Canzano, aperto un fascicolo dopo la denuncia dei familiari per sapere se il dispositivo era in funzione

TERAMO. Ci sarà un’inchiesta sulla morte di Enzo De Lucia, il 55enne di Bellante che il 16 maggio è morto nel bar del figlio a Canzano dopo una partita di freccette.
Linchiesta è stata aperta dal pm Enrica Medori dopo l’esposto presentato di familiari dell’uomo che chiedono chiarimenti in particolare sul funzionamento del defibrillatore pubblico che si trova all’esterno del locale e che quel giorno non funzionò. Il fascicolo aperto per omicidio colposo per ora è contro ignoti e nei prossimi giorni la Procura deciderà se disporre accertamenti. Non è da escludere che possa essere disposto un accertamento sulla documentazione esistente.
Secondo una ricostruzione dei fatti la sera in cui l’uomo si sentì male i soccorritori si recarono all’esterno del locale per prendere il defibrillatore installato a poca distanza ma al momento dell’utilizzo il dispositivo non funzionò. Assenza di manutenzione o altro? Molto probabilmente anche su questo sarà disposto un accertamento dall’autorità giudiziaria.

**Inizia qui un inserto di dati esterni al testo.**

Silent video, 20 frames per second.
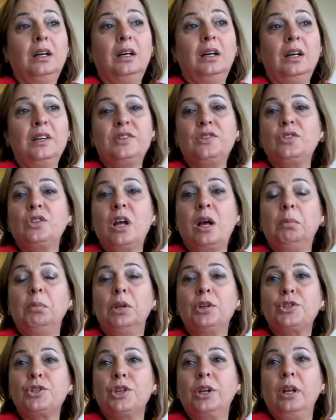
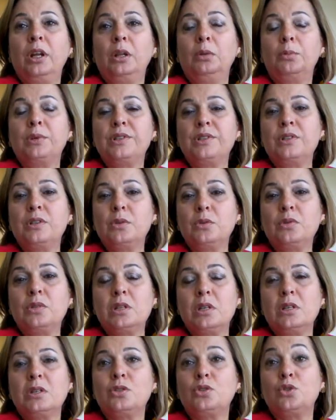established in Brazil
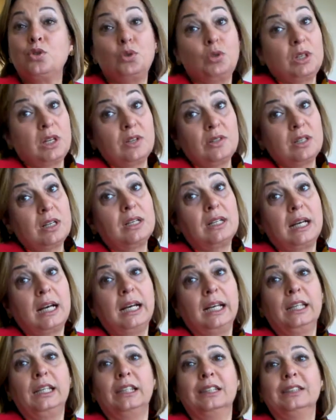since
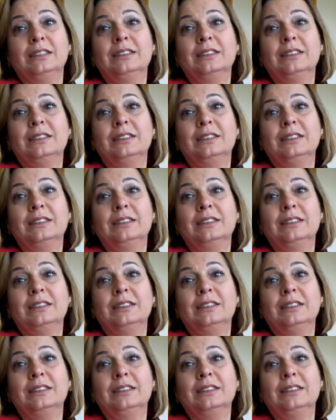2009.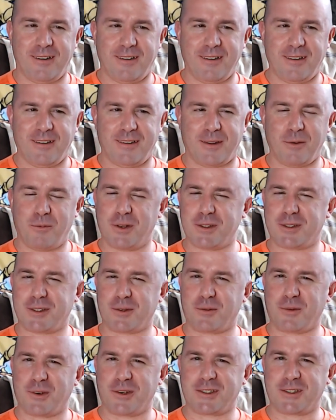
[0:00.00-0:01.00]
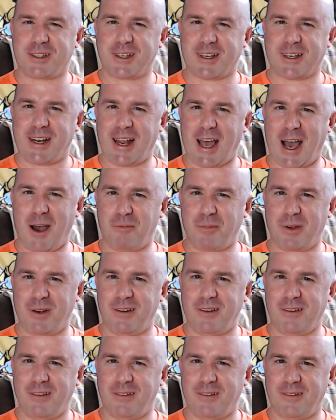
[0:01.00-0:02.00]
then what's the worst that could
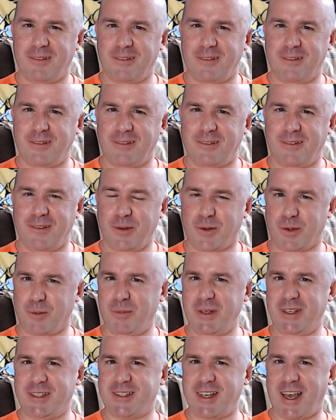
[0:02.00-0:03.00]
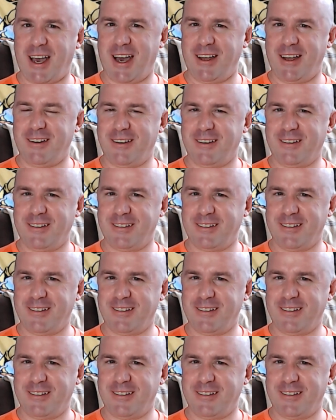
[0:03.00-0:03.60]
happen? You could be sad.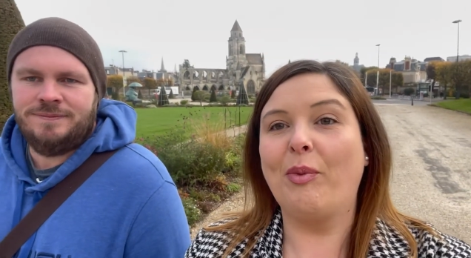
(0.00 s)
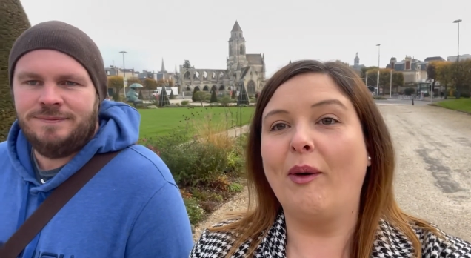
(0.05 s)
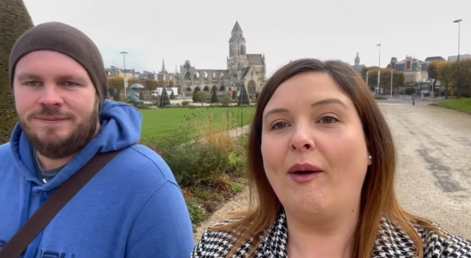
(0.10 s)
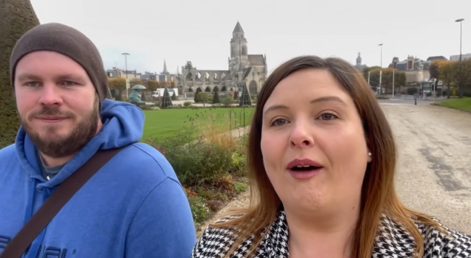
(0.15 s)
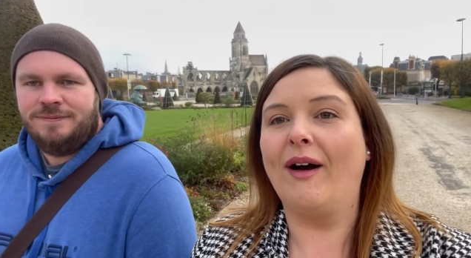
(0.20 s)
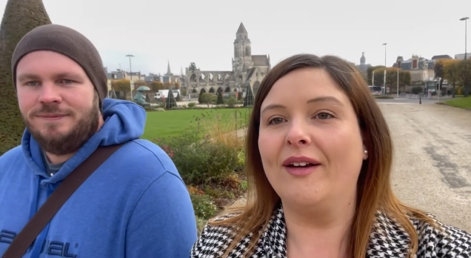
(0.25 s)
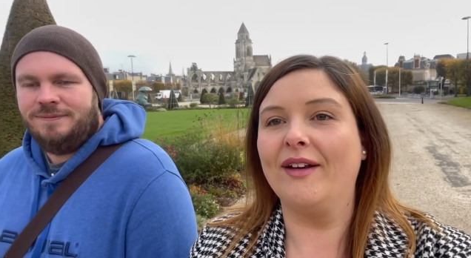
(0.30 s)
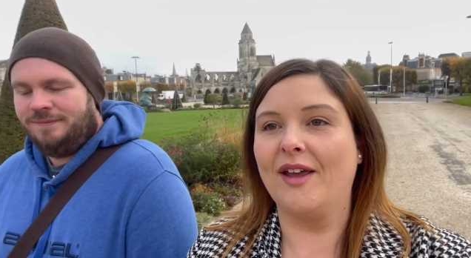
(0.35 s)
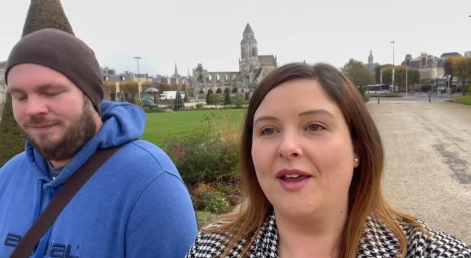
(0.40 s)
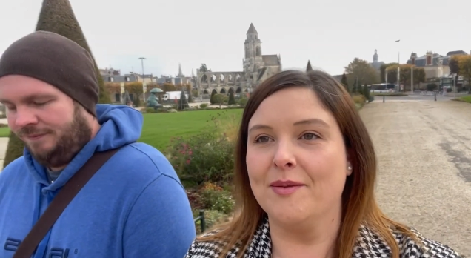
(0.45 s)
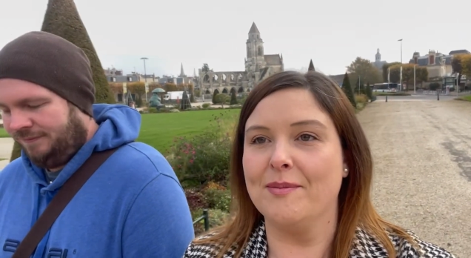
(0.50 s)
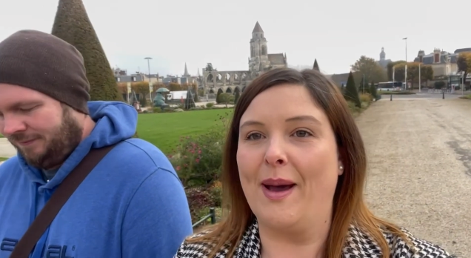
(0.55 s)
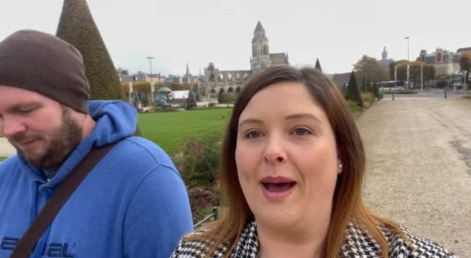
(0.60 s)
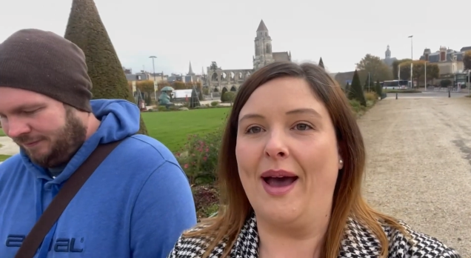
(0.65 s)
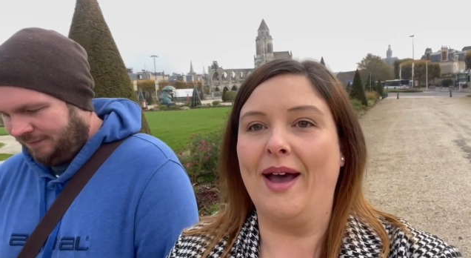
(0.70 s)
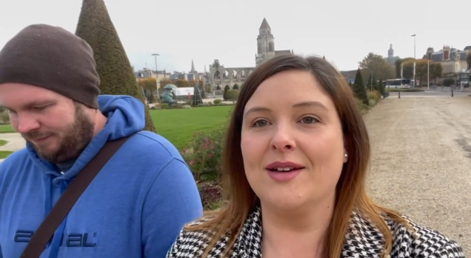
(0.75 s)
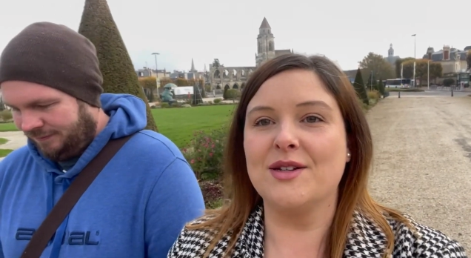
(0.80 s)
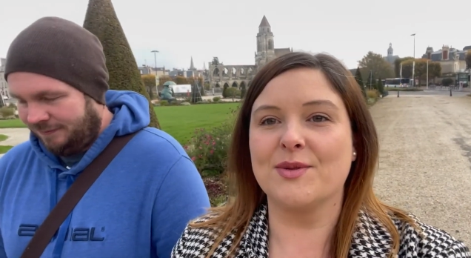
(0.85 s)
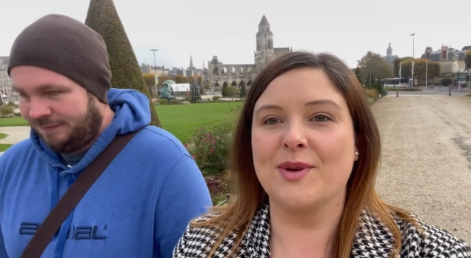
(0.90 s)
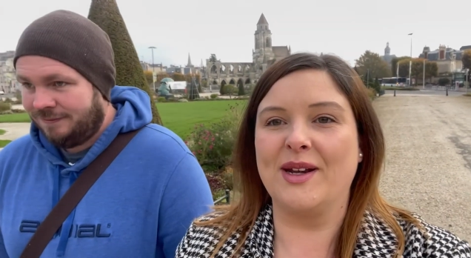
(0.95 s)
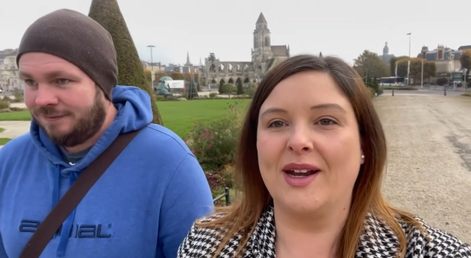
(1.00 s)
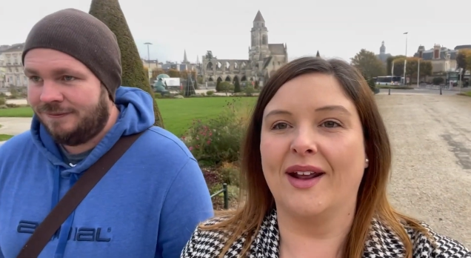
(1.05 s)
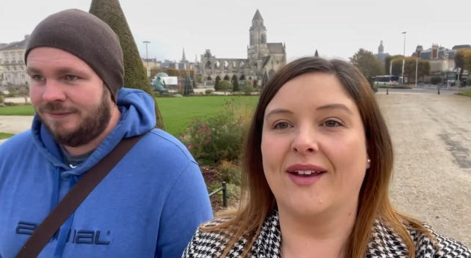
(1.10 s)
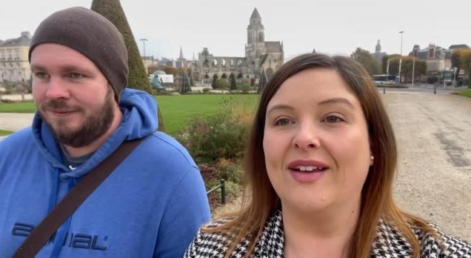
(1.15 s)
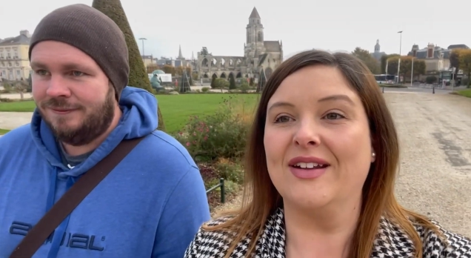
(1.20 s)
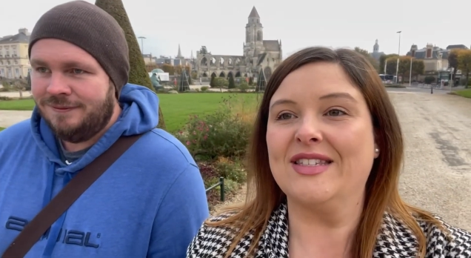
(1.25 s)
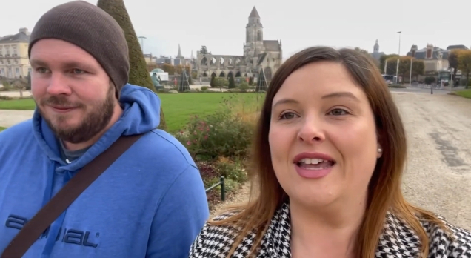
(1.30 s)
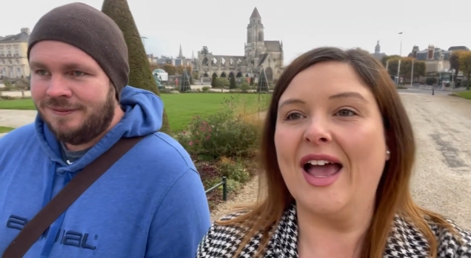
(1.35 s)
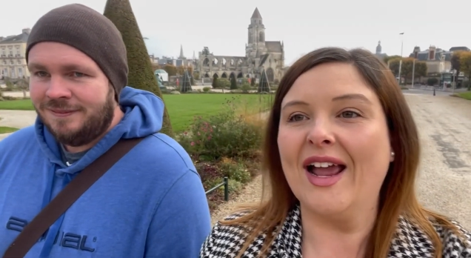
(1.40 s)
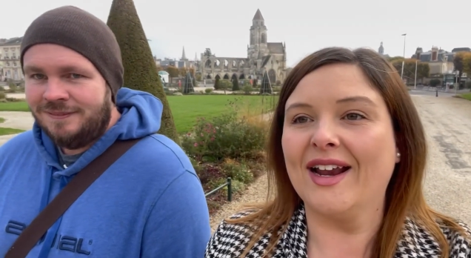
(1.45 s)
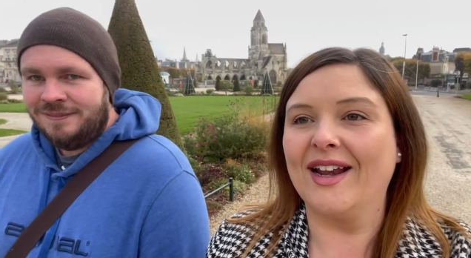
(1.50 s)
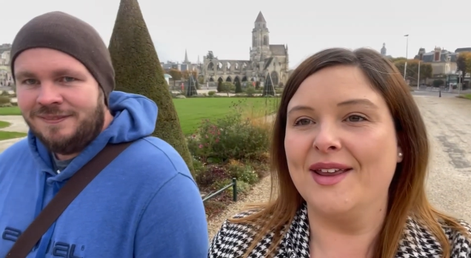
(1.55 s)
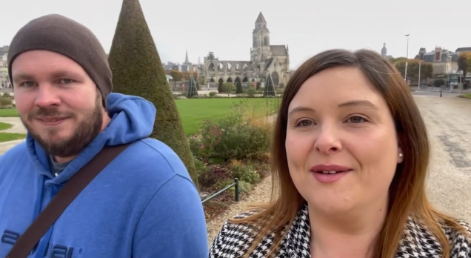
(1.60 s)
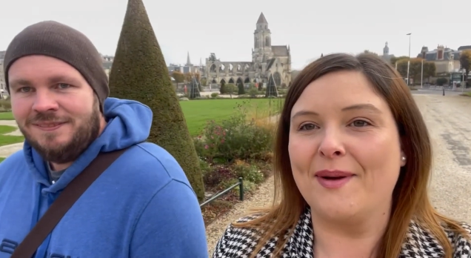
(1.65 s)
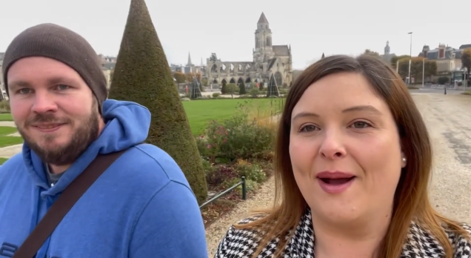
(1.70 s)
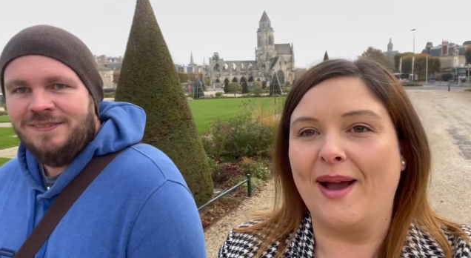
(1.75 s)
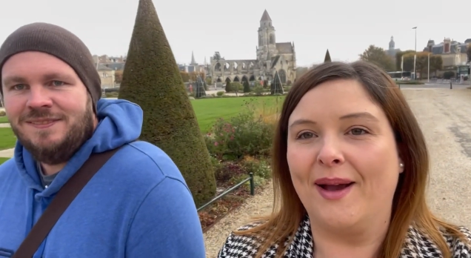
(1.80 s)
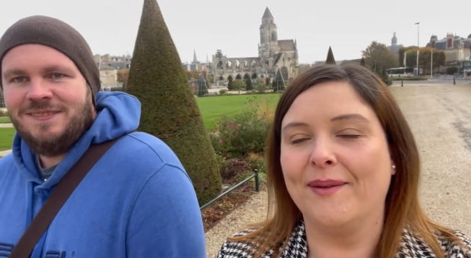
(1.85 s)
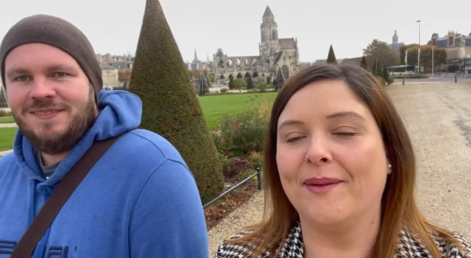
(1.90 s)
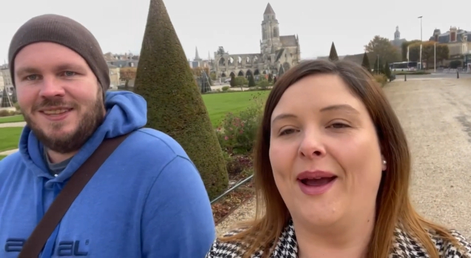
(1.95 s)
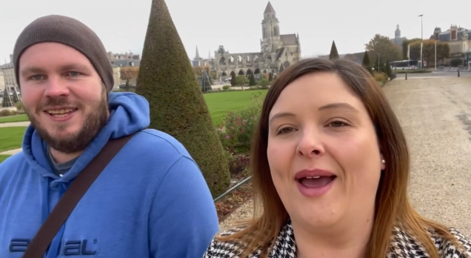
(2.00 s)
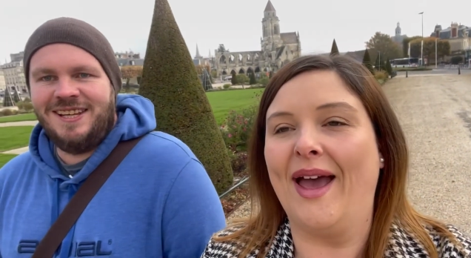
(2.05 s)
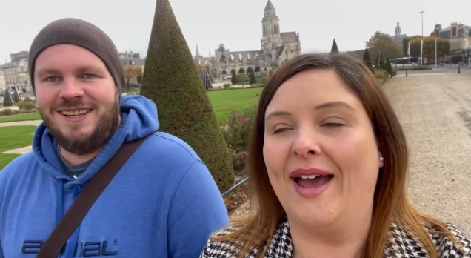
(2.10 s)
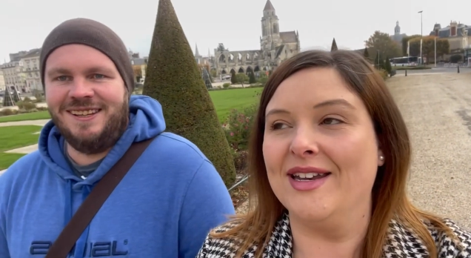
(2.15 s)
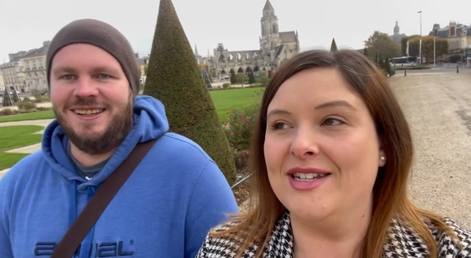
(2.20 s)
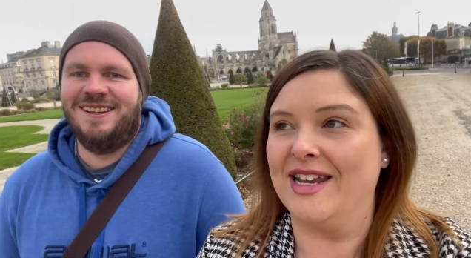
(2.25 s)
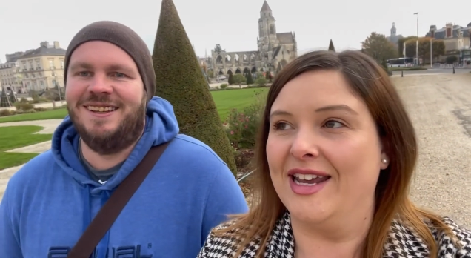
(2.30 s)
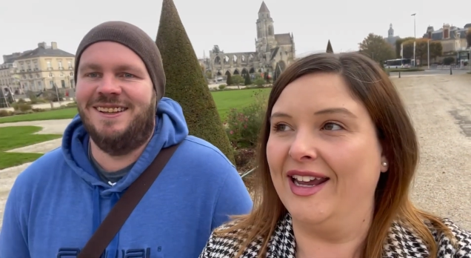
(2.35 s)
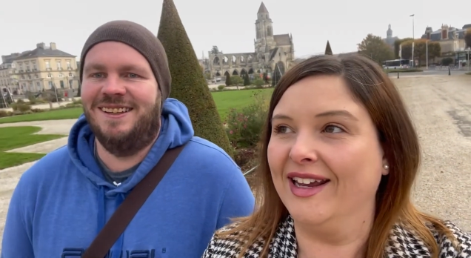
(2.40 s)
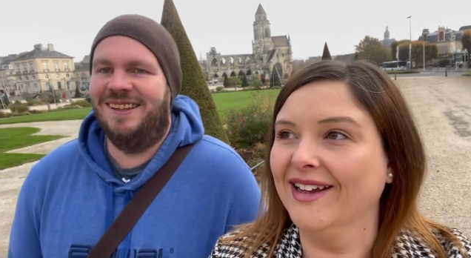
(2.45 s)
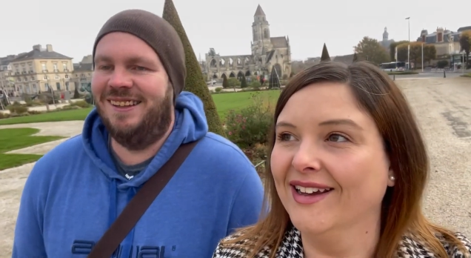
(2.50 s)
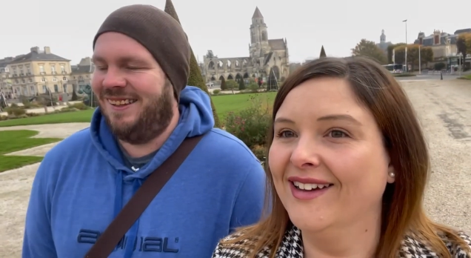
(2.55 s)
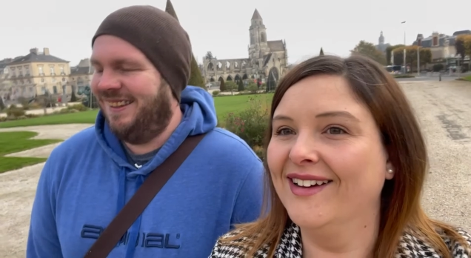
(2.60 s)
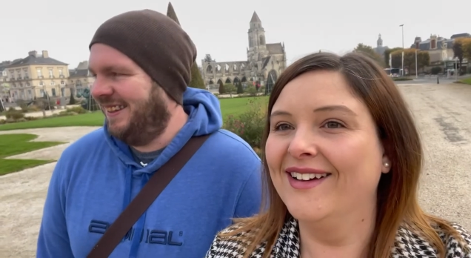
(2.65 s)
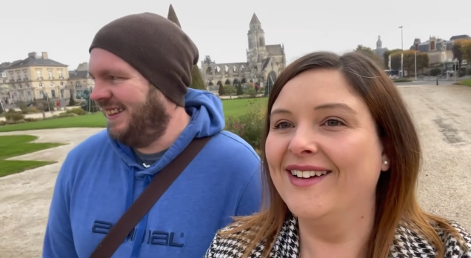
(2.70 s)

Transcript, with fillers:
Speaker 1: got our notepad, we know exactly where we're heading.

La sera del 16 maggio scorso De Lucia, 55 anni, dopo aver dato una pacca sulla spalla a un amico appena battuto al gioco, accusò un improvviso malore e cadde a terra.
Quando l’ambulanza del 118 arrivò sul posto per l’uomo non c’era più nulla da fare. Il 55enne, originario della provincia di Caserta, si era stabilito da alcuni anni con la famiglia a Bellante. Era impegnato nel campo dell’edilizia. Chi lo conosceva lo descrive «un gran lavoratore, legatissimo alla famiglia e sempre con il sorriso. Una persona che fisicamente stava bene e non aveva mai avuto problemi di salute».(d.p.)